(TRY IT) Retype the entries below word for word, leaving out every picture.

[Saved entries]
BEGIN

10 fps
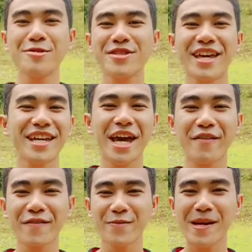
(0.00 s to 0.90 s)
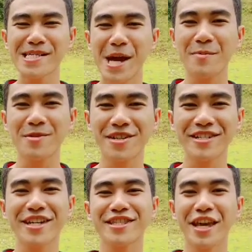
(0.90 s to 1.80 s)
Good day everyone, I'm
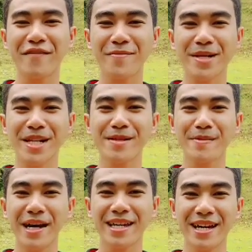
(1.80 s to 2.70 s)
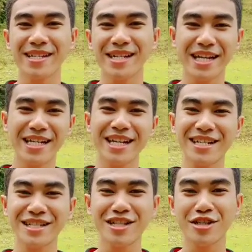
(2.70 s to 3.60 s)
Christian Dave Bernal Bahian, an
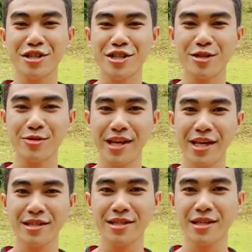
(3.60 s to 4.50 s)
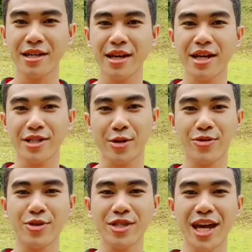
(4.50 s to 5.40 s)
English student. So
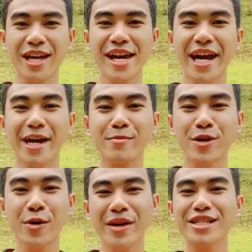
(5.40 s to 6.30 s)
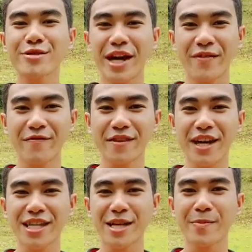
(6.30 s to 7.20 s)
today I am going to
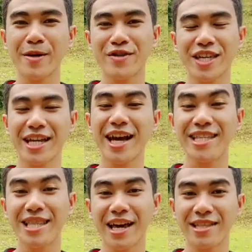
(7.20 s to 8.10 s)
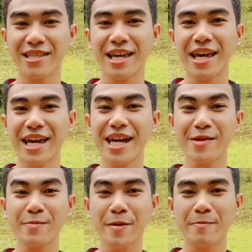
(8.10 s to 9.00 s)
advocate about the guidelines in
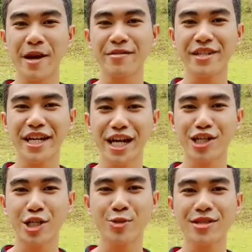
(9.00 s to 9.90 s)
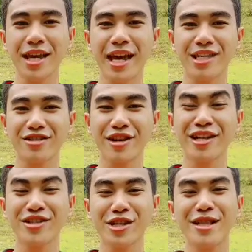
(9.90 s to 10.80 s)
preparing and choosing
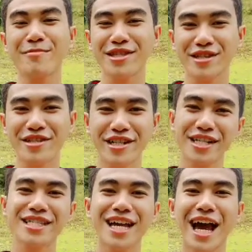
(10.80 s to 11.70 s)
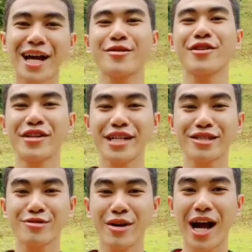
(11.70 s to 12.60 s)
instructional materials according
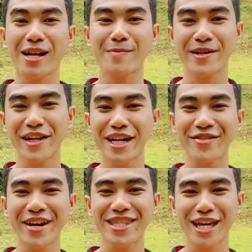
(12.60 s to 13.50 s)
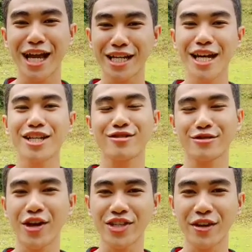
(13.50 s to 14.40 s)
to Albarico et al.
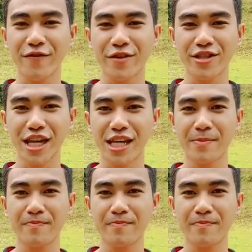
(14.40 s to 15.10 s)
2014.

END

(COMPLETED EXERCISE)
10 fps
(0.00 s to 0.90 s)
(0.90 s to 1.80 s)
Good day everyone, I'm
(1.80 s to 2.70 s)
(2.70 s to 3.60 s)
Christian Dave Bernal Bahian, an
(3.60 s to 4.50 s)
(4.50 s to 5.40 s)
English student. So
(5.40 s to 6.30 s)
(6.30 s to 7.20 s)
today I am going to
(7.20 s to 8.10 s)
(8.10 s to 9.00 s)
advocate about the guidelines in
(9.00 s to 9.90 s)
(9.90 s to 10.80 s)
preparing and choosing
(10.80 s to 11.70 s)
(11.70 s to 12.60 s)
instructional materials according
(12.60 s to 13.50 s)
(13.50 s to 14.40 s)
to Albarico et al.
(14.40 s to 15.10 s)
2014.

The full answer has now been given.